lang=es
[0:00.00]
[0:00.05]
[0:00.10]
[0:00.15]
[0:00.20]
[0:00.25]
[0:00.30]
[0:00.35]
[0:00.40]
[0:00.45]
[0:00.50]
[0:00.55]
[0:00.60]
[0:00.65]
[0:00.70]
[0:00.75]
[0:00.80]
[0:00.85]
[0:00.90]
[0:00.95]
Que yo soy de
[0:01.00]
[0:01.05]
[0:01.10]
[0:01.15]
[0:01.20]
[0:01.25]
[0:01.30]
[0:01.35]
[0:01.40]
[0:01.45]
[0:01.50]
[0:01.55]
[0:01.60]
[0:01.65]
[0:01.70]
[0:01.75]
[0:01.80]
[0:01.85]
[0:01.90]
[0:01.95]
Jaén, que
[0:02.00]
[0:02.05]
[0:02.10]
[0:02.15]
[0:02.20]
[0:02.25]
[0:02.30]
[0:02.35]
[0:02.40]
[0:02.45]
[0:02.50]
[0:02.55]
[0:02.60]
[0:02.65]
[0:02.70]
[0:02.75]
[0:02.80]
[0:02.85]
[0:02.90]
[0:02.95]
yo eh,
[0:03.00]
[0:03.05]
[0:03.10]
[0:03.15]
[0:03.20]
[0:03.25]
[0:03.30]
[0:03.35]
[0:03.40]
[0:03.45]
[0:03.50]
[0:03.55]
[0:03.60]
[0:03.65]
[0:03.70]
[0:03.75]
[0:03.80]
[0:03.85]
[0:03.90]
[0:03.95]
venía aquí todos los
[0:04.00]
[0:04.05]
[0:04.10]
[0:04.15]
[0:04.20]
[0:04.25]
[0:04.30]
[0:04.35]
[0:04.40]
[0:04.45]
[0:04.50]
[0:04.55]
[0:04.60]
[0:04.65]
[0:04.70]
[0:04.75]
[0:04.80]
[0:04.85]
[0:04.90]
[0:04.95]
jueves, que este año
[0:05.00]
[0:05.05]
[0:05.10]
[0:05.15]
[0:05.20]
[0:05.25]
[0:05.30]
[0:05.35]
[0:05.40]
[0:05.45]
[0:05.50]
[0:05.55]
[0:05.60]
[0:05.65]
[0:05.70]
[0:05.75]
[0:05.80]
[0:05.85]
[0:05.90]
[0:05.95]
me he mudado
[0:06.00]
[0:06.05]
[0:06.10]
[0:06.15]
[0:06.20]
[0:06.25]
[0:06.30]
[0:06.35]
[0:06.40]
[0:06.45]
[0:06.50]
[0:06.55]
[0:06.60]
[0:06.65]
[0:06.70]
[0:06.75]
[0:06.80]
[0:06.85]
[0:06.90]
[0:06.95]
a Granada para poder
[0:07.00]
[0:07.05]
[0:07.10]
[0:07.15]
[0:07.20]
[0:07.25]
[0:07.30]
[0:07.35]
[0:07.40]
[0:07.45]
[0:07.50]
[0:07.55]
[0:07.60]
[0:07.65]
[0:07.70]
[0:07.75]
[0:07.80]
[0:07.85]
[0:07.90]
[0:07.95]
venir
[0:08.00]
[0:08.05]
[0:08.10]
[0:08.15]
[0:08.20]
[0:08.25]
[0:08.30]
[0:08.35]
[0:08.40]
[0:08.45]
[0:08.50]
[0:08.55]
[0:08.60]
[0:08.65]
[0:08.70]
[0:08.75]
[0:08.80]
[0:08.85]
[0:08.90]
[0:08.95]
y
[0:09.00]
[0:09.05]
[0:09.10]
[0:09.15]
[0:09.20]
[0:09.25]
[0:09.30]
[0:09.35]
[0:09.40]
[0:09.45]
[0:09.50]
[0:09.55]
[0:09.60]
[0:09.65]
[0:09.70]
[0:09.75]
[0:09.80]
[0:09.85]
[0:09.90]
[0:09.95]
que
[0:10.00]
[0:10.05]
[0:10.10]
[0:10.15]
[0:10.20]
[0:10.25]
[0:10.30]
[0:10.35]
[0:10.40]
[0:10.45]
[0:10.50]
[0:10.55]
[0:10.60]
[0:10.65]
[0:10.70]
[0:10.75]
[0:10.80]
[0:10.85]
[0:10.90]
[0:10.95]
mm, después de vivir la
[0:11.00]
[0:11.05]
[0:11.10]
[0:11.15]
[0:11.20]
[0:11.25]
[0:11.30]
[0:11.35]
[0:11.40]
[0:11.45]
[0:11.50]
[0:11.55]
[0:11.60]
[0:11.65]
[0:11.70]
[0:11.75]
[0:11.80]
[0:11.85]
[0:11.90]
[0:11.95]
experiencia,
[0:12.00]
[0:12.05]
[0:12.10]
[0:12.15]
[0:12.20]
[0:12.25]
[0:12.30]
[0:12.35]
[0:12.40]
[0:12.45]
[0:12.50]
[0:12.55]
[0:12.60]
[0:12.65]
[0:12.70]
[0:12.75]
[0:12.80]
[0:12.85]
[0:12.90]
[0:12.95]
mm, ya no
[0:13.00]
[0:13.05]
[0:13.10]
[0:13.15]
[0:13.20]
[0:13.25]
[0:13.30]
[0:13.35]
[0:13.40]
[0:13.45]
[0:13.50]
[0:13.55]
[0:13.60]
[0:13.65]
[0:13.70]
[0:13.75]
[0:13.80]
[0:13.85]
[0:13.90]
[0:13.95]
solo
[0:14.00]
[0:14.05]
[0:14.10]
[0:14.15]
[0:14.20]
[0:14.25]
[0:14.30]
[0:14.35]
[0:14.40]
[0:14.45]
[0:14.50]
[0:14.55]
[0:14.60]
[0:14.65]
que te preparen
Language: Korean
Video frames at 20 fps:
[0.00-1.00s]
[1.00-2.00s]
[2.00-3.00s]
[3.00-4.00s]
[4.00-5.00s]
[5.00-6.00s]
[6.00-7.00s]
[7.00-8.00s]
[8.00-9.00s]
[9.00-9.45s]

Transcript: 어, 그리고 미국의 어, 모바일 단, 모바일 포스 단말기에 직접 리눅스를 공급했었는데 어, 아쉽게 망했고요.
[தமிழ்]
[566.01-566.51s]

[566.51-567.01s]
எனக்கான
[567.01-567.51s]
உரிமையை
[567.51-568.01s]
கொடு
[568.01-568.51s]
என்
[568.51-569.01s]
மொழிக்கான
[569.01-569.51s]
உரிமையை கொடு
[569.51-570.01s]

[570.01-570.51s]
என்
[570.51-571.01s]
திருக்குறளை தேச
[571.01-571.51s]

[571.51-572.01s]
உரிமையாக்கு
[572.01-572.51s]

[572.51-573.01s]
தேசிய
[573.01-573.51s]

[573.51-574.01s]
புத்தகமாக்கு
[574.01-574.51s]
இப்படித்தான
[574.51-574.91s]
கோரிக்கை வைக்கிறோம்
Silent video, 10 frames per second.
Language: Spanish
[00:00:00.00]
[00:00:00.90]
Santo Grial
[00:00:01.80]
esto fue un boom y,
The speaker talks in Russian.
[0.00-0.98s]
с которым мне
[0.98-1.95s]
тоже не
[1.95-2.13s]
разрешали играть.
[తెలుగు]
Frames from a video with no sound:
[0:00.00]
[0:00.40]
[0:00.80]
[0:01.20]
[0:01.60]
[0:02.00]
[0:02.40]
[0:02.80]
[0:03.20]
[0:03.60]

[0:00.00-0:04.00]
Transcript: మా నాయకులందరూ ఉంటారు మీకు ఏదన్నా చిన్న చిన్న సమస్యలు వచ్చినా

##########

AIM OF THE EXERCISE: Print the material once more. Change nothing.

TASK OUTPUT:
lang=es
[0:00.00]
[0:00.05]
[0:00.10]
[0:00.15]
[0:00.20]
[0:00.25]
[0:00.30]
[0:00.35]
[0:00.40]
[0:00.45]
[0:00.50]
[0:00.55]
[0:00.60]
[0:00.65]
[0:00.70]
[0:00.75]
[0:00.80]
[0:00.85]
[0:00.90]
[0:00.95]
Que yo soy de
[0:01.00]
[0:01.05]
[0:01.10]
[0:01.15]
[0:01.20]
[0:01.25]
[0:01.30]
[0:01.35]
[0:01.40]
[0:01.45]
[0:01.50]
[0:01.55]
[0:01.60]
[0:01.65]
[0:01.70]
[0:01.75]
[0:01.80]
[0:01.85]
[0:01.90]
[0:01.95]
Jaén, que
[0:02.00]
[0:02.05]
[0:02.10]
[0:02.15]
[0:02.20]
[0:02.25]
[0:02.30]
[0:02.35]
[0:02.40]
[0:02.45]
[0:02.50]
[0:02.55]
[0:02.60]
[0:02.65]
[0:02.70]
[0:02.75]
[0:02.80]
[0:02.85]
[0:02.90]
[0:02.95]
yo eh,
[0:03.00]
[0:03.05]
[0:03.10]
[0:03.15]
[0:03.20]
[0:03.25]
[0:03.30]
[0:03.35]
[0:03.40]
[0:03.45]
[0:03.50]
[0:03.55]
[0:03.60]
[0:03.65]
[0:03.70]
[0:03.75]
[0:03.80]
[0:03.85]
[0:03.90]
[0:03.95]
venía aquí todos los
[0:04.00]
[0:04.05]
[0:04.10]
[0:04.15]
[0:04.20]
[0:04.25]
[0:04.30]
[0:04.35]
[0:04.40]
[0:04.45]
[0:04.50]
[0:04.55]
[0:04.60]
[0:04.65]
[0:04.70]
[0:04.75]
[0:04.80]
[0:04.85]
[0:04.90]
[0:04.95]
jueves, que este año
[0:05.00]
[0:05.05]
[0:05.10]
[0:05.15]
[0:05.20]
[0:05.25]
[0:05.30]
[0:05.35]
[0:05.40]
[0:05.45]
[0:05.50]
[0:05.55]
[0:05.60]
[0:05.65]
[0:05.70]
[0:05.75]
[0:05.80]
[0:05.85]
[0:05.90]
[0:05.95]
me he mudado
[0:06.00]
[0:06.05]
[0:06.10]
[0:06.15]
[0:06.20]
[0:06.25]
[0:06.30]
[0:06.35]
[0:06.40]
[0:06.45]
[0:06.50]
[0:06.55]
[0:06.60]
[0:06.65]
[0:06.70]
[0:06.75]
[0:06.80]
[0:06.85]
[0:06.90]
[0:06.95]
a Granada para poder
[0:07.00]
[0:07.05]
[0:07.10]
[0:07.15]
[0:07.20]
[0:07.25]
[0:07.30]
[0:07.35]
[0:07.40]
[0:07.45]
[0:07.50]
[0:07.55]
[0:07.60]
[0:07.65]
[0:07.70]
[0:07.75]
[0:07.80]
[0:07.85]
[0:07.90]
[0:07.95]
venir
[0:08.00]
[0:08.05]
[0:08.10]
[0:08.15]
[0:08.20]
[0:08.25]
[0:08.30]
[0:08.35]
[0:08.40]
[0:08.45]
[0:08.50]
[0:08.55]
[0:08.60]
[0:08.65]
[0:08.70]
[0:08.75]
[0:08.80]
[0:08.85]
[0:08.90]
[0:08.95]
y
[0:09.00]
[0:09.05]
[0:09.10]
[0:09.15]
[0:09.20]
[0:09.25]
[0:09.30]
[0:09.35]
[0:09.40]
[0:09.45]
[0:09.50]
[0:09.55]
[0:09.60]
[0:09.65]
[0:09.70]
[0:09.75]
[0:09.80]
[0:09.85]
[0:09.90]
[0:09.95]
que
[0:10.00]
[0:10.05]
[0:10.10]
[0:10.15]
[0:10.20]
[0:10.25]
[0:10.30]
[0:10.35]
[0:10.40]
[0:10.45]
[0:10.50]
[0:10.55]
[0:10.60]
[0:10.65]
[0:10.70]
[0:10.75]
[0:10.80]
[0:10.85]
[0:10.90]
[0:10.95]
mm, después de vivir la
[0:11.00]
[0:11.05]
[0:11.10]
[0:11.15]
[0:11.20]
[0:11.25]
[0:11.30]
[0:11.35]
[0:11.40]
[0:11.45]
[0:11.50]
[0:11.55]
[0:11.60]
[0:11.65]
[0:11.70]
[0:11.75]
[0:11.80]
[0:11.85]
[0:11.90]
[0:11.95]
experiencia,
[0:12.00]
[0:12.05]
[0:12.10]
[0:12.15]
[0:12.20]
[0:12.25]
[0:12.30]
[0:12.35]
[0:12.40]
[0:12.45]
[0:12.50]
[0:12.55]
[0:12.60]
[0:12.65]
[0:12.70]
[0:12.75]
[0:12.80]
[0:12.85]
[0:12.90]
[0:12.95]
mm, ya no
[0:13.00]
[0:13.05]
[0:13.10]
[0:13.15]
[0:13.20]
[0:13.25]
[0:13.30]
[0:13.35]
[0:13.40]
[0:13.45]
[0:13.50]
[0:13.55]
[0:13.60]
[0:13.65]
[0:13.70]
[0:13.75]
[0:13.80]
[0:13.85]
[0:13.90]
[0:13.95]
solo
[0:14.00]
[0:14.05]
[0:14.10]
[0:14.15]
[0:14.20]
[0:14.25]
[0:14.30]
[0:14.35]
[0:14.40]
[0:14.45]
[0:14.50]
[0:14.55]
[0:14.60]
[0:14.65]
que te preparen
Language: Korean
Video frames at 20 fps:
[0.00-1.00s]
[1.00-2.00s]
[2.00-3.00s]
[3.00-4.00s]
[4.00-5.00s]
[5.00-6.00s]
[6.00-7.00s]
[7.00-8.00s]
[8.00-9.00s]
[9.00-9.45s]

Transcript: 어, 그리고 미국의 어, 모바일 단, 모바일 포스 단말기에 직접 리눅스를 공급했었는데 어, 아쉽게 망했고요.
[தமிழ்]
[566.01-566.51s]

[566.51-567.01s]
எனக்கான
[567.01-567.51s]
உரிமையை
[567.51-568.01s]
கொடு
[568.01-568.51s]
என்
[568.51-569.01s]
மொழிக்கான
[569.01-569.51s]
உரிமையை கொடு
[569.51-570.01s]

[570.01-570.51s]
என்
[570.51-571.01s]
திருக்குறளை தேச
[571.01-571.51s]

[571.51-572.01s]
உரிமையாக்கு
[572.01-572.51s]

[572.51-573.01s]
தேசிய
[573.01-573.51s]

[573.51-574.01s]
புத்தகமாக்கு
[574.01-574.51s]
இப்படித்தான
[574.51-574.91s]
கோரிக்கை வைக்கிறோம்
Silent video, 10 frames per second.
Language: Spanish
[00:00:00.00]
[00:00:00.90]
Santo Grial
[00:00:01.80]
esto fue un boom y,
The speaker talks in Russian.
[0.00-0.98s]
с которым мне
[0.98-1.95s]
тоже не
[1.95-2.13s]
разрешали играть.
[తెలుగు]
Frames from a video with no sound:
[0:00.00]
[0:00.40]
[0:00.80]
[0:01.20]
[0:01.60]
[0:02.00]
[0:02.40]
[0:02.80]
[0:03.20]
[0:03.60]

[0:00.00-0:04.00]
Transcript: మా నాయకులందరూ ఉంటారు మీకు ఏదన్నా చిన్న చిన్న సమస్యలు వచ్చినా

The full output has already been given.